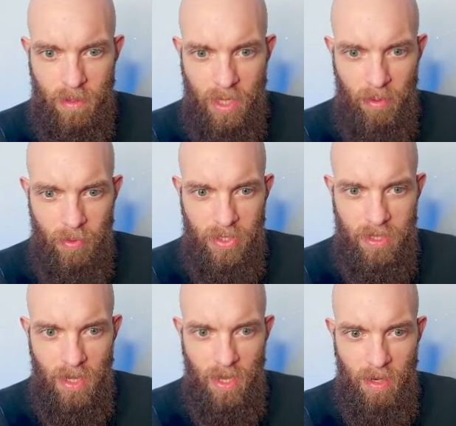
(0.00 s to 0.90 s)
can we
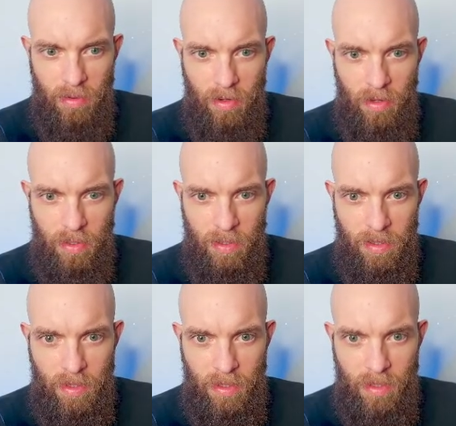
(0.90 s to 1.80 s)
see it or not?
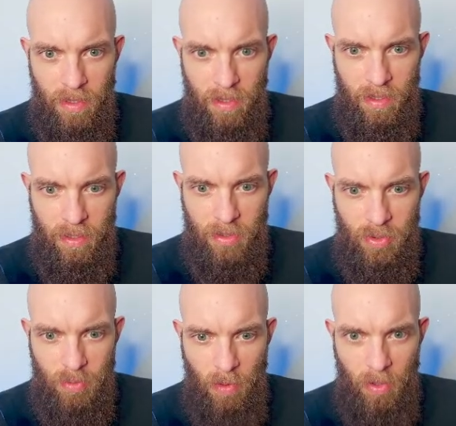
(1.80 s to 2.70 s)
It's
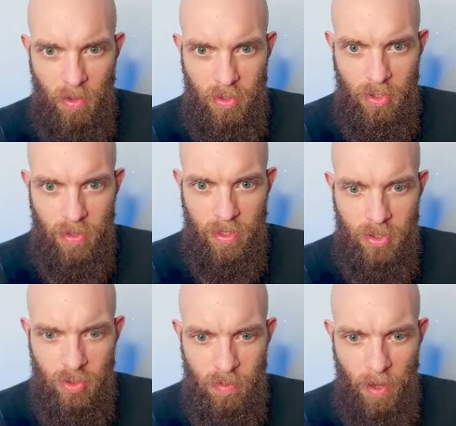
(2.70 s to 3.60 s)
too small. Also, it's
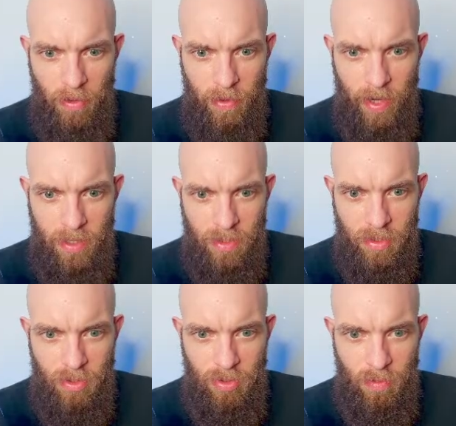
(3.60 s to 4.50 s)
too small, right? It's
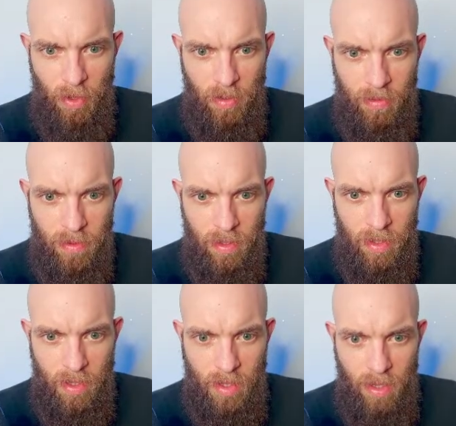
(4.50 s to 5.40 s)
too small.
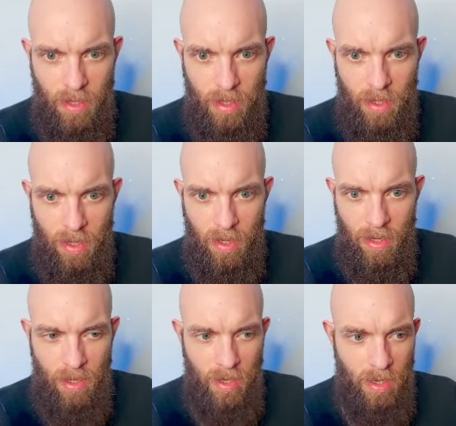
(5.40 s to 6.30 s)

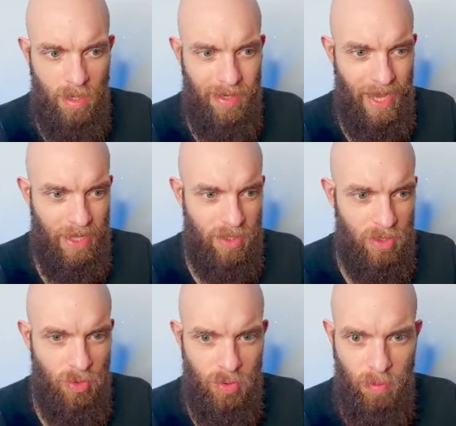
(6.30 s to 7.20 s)
Yeah, it's
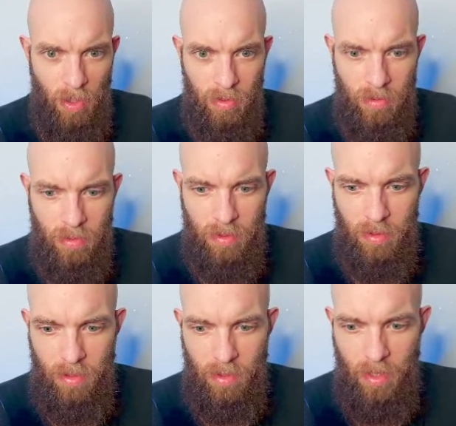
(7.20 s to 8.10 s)
too small.
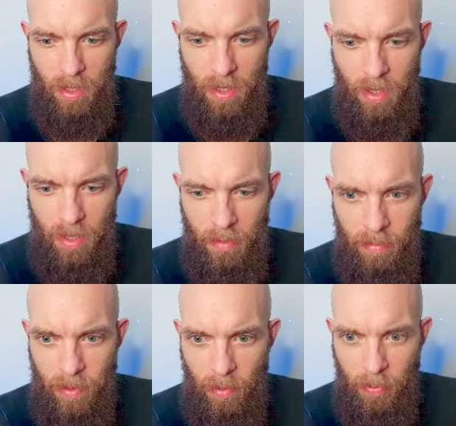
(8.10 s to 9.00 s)

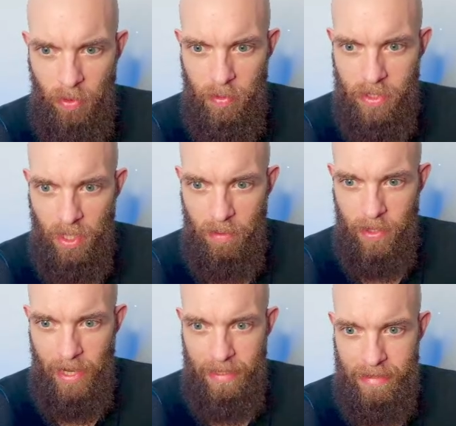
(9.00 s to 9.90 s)
People probably telling
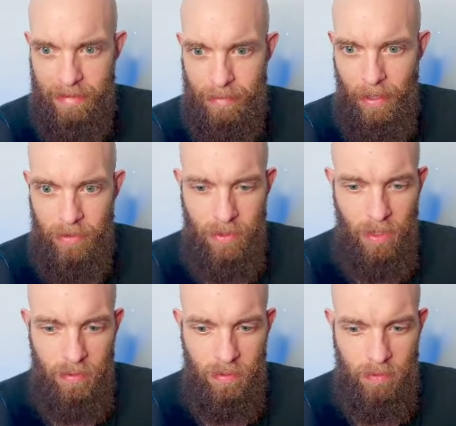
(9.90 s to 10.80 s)
me, hey, it's too small.
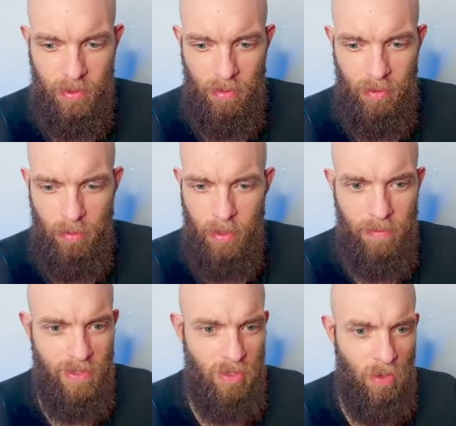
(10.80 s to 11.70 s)
No, nobody
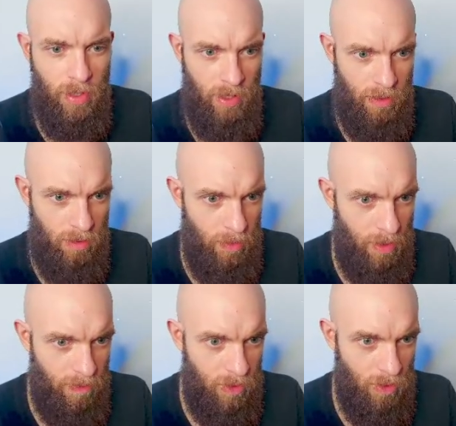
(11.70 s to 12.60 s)
even talking.
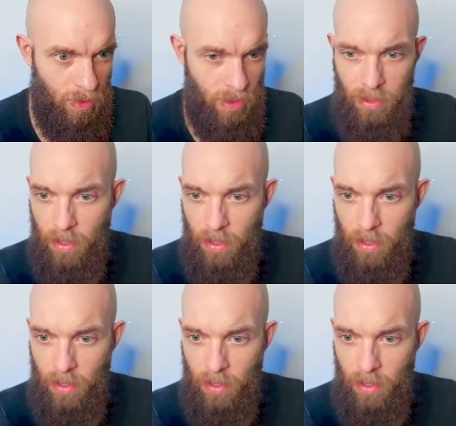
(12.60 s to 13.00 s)
Nobody even talking.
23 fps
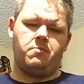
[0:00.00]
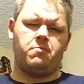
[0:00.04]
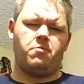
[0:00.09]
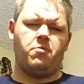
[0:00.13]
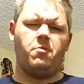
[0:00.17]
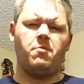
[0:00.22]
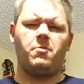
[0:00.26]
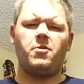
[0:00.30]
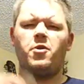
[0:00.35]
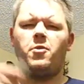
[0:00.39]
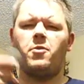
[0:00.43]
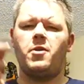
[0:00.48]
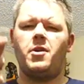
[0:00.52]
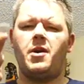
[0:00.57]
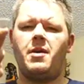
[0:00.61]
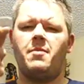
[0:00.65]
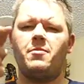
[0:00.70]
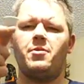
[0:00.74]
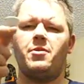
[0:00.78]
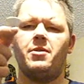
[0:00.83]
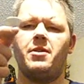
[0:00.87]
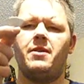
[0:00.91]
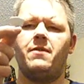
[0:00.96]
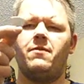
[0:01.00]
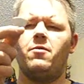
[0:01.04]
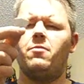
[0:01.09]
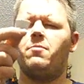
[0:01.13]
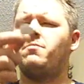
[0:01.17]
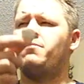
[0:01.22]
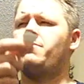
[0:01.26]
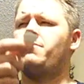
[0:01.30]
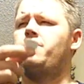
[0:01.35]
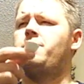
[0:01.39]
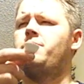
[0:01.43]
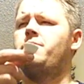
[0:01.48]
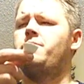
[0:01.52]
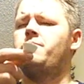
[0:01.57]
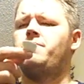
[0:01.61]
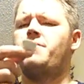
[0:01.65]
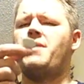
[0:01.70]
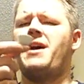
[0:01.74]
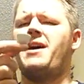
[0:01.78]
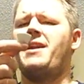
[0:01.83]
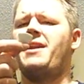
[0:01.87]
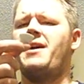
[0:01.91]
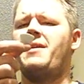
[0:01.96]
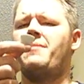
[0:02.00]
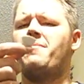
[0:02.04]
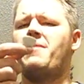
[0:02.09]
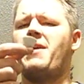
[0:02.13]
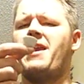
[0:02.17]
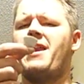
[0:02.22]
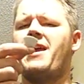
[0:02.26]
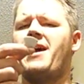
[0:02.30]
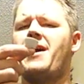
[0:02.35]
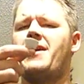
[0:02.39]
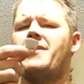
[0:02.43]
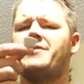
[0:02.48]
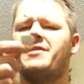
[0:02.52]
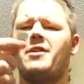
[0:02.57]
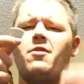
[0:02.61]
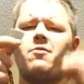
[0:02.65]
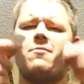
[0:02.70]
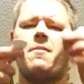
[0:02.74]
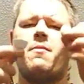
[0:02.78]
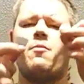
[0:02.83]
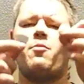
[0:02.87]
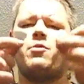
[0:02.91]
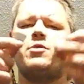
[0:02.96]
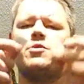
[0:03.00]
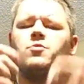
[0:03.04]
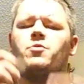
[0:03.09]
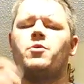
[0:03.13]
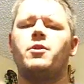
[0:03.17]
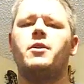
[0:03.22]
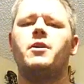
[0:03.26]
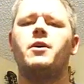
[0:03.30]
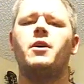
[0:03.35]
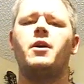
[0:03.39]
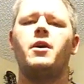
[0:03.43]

Bermuda, I believe, or Badass, I don't remember which one.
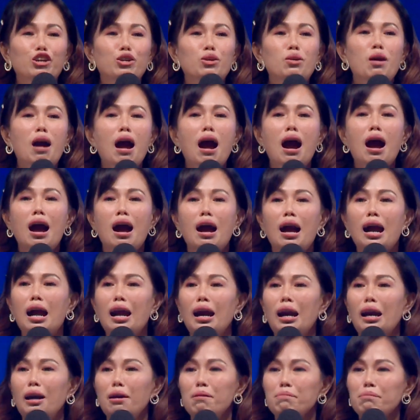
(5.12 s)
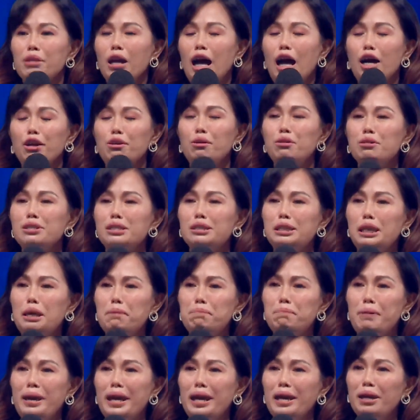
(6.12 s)
Are you
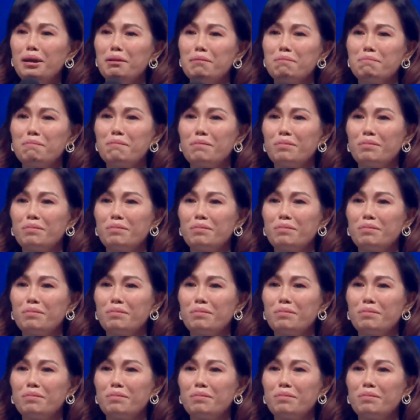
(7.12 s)
sleepy?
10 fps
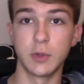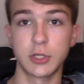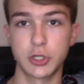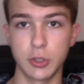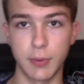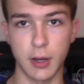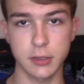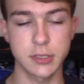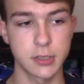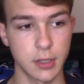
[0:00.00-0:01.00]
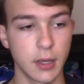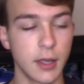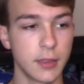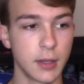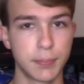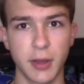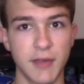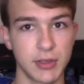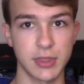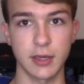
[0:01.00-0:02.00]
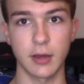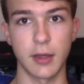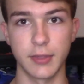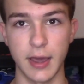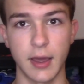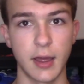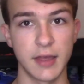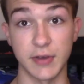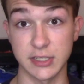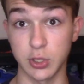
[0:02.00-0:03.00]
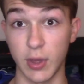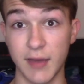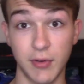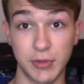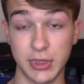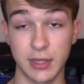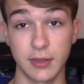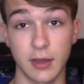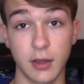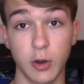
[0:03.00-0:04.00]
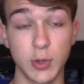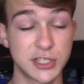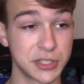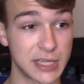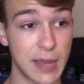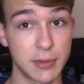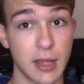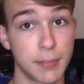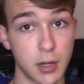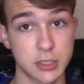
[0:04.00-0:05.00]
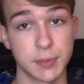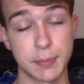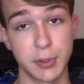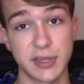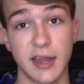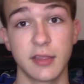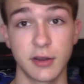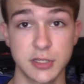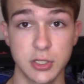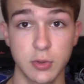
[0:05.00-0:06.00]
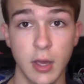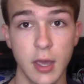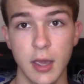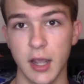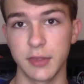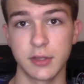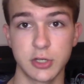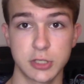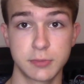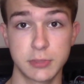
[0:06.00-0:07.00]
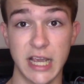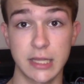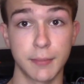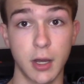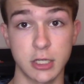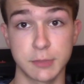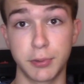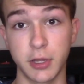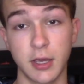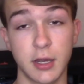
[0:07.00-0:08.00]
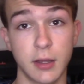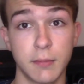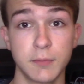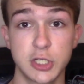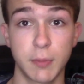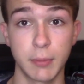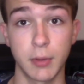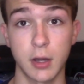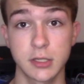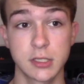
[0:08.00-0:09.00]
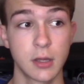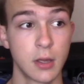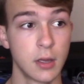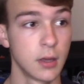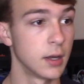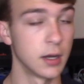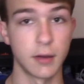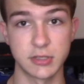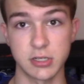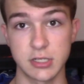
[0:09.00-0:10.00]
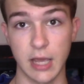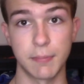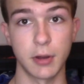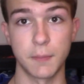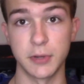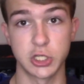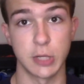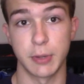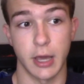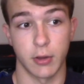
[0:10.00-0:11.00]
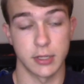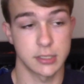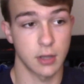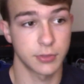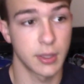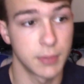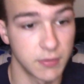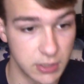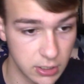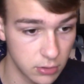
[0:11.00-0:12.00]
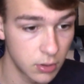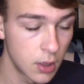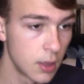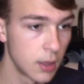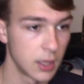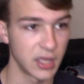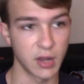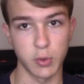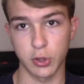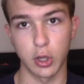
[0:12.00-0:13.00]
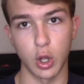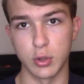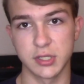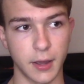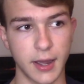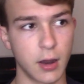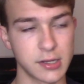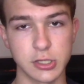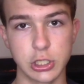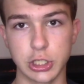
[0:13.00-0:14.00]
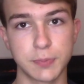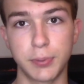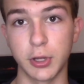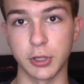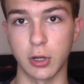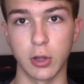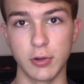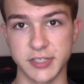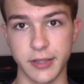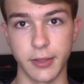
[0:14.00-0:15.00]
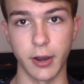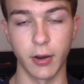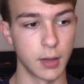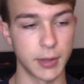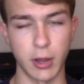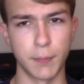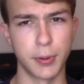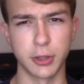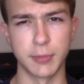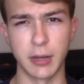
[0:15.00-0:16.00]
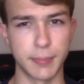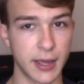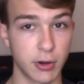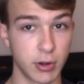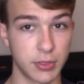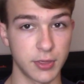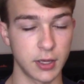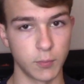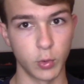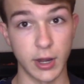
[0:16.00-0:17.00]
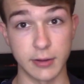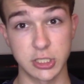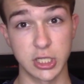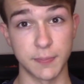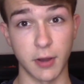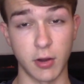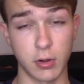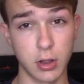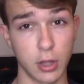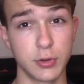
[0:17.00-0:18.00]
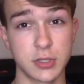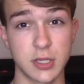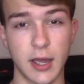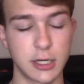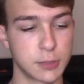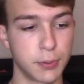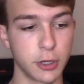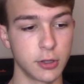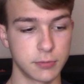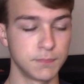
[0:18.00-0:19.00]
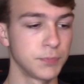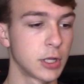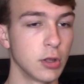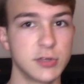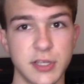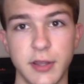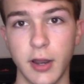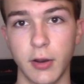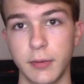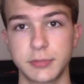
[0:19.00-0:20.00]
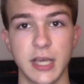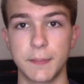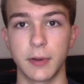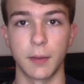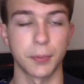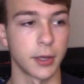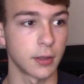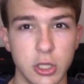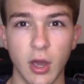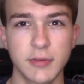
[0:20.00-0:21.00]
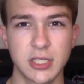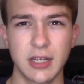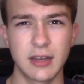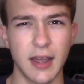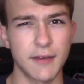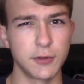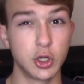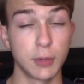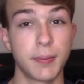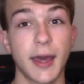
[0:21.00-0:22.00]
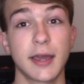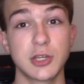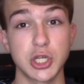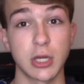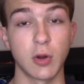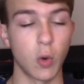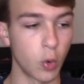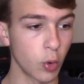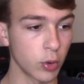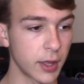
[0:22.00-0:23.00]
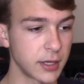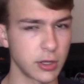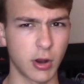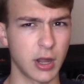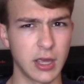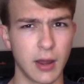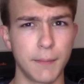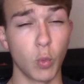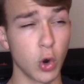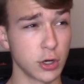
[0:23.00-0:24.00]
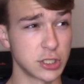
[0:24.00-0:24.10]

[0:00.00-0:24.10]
shoe box and then put everything that, if I still have everything that originally came in that box, I'm gonna put that in there too. And then just take the box, put it in a shipping box, and obviously tape it up and ship it out. It's not that big of a deal. And with clothes, I honestly just put the clothes in there. I don't put them in a bag or anything. When I ship all clothes, I just put the clothes in there and tape it up. Like, you obviously need to have good packaging, or like you're gonna get a worse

§ §

The reply must contain every entry above, exactly as written, and none of the pictures.

(0.00 s to 0.90 s)
can we
(0.90 s to 1.80 s)
see it or not?
(1.80 s to 2.70 s)
It's
(2.70 s to 3.60 s)
too small. Also, it's
(3.60 s to 4.50 s)
too small, right? It's
(4.50 s to 5.40 s)
too small.
(5.40 s to 6.30 s)

(6.30 s to 7.20 s)
Yeah, it's
(7.20 s to 8.10 s)
too small.
(8.10 s to 9.00 s)

(9.00 s to 9.90 s)
People probably telling
(9.90 s to 10.80 s)
me, hey, it's too small.
(10.80 s to 11.70 s)
No, nobody
(11.70 s to 12.60 s)
even talking.
(12.60 s to 13.00 s)
Nobody even talking.
23 fps
[0:00.00]
[0:00.04]
[0:00.09]
[0:00.13]
[0:00.17]
[0:00.22]
[0:00.26]
[0:00.30]
[0:00.35]
[0:00.39]
[0:00.43]
[0:00.48]
[0:00.52]
[0:00.57]
[0:00.61]
[0:00.65]
[0:00.70]
[0:00.74]
[0:00.78]
[0:00.83]
[0:00.87]
[0:00.91]
[0:00.96]
[0:01.00]
[0:01.04]
[0:01.09]
[0:01.13]
[0:01.17]
[0:01.22]
[0:01.26]
[0:01.30]
[0:01.35]
[0:01.39]
[0:01.43]
[0:01.48]
[0:01.52]
[0:01.57]
[0:01.61]
[0:01.65]
[0:01.70]
[0:01.74]
[0:01.78]
[0:01.83]
[0:01.87]
[0:01.91]
[0:01.96]
[0:02.00]
[0:02.04]
[0:02.09]
[0:02.13]
[0:02.17]
[0:02.22]
[0:02.26]
[0:02.30]
[0:02.35]
[0:02.39]
[0:02.43]
[0:02.48]
[0:02.52]
[0:02.57]
[0:02.61]
[0:02.65]
[0:02.70]
[0:02.74]
[0:02.78]
[0:02.83]
[0:02.87]
[0:02.91]
[0:02.96]
[0:03.00]
[0:03.04]
[0:03.09]
[0:03.13]
[0:03.17]
[0:03.22]
[0:03.26]
[0:03.30]
[0:03.35]
[0:03.39]
[0:03.43]

Bermuda, I believe, or Badass, I don't remember which one.
(5.12 s)
(6.12 s)
Are you
(7.12 s)
sleepy?
10 fps
[0:00.00-0:01.00]
[0:01.00-0:02.00]
[0:02.00-0:03.00]
[0:03.00-0:04.00]
[0:04.00-0:05.00]
[0:05.00-0:06.00]
[0:06.00-0:07.00]
[0:07.00-0:08.00]
[0:08.00-0:09.00]
[0:09.00-0:10.00]
[0:10.00-0:11.00]
[0:11.00-0:12.00]
[0:12.00-0:13.00]
[0:13.00-0:14.00]
[0:14.00-0:15.00]
[0:15.00-0:16.00]
[0:16.00-0:17.00]
[0:17.00-0:18.00]
[0:18.00-0:19.00]
[0:19.00-0:20.00]
[0:20.00-0:21.00]
[0:21.00-0:22.00]
[0:22.00-0:23.00]
[0:23.00-0:24.00]
[0:24.00-0:24.10]

[0:00.00-0:24.10]
shoe box and then put everything that, if I still have everything that originally came in that box, I'm gonna put that in there too. And then just take the box, put it in a shipping box, and obviously tape it up and ship it out. It's not that big of a deal. And with clothes, I honestly just put the clothes in there. I don't put them in a bag or anything. When I ship all clothes, I just put the clothes in there and tape it up. Like, you obviously need to have good packaging, or like you're gonna get a worse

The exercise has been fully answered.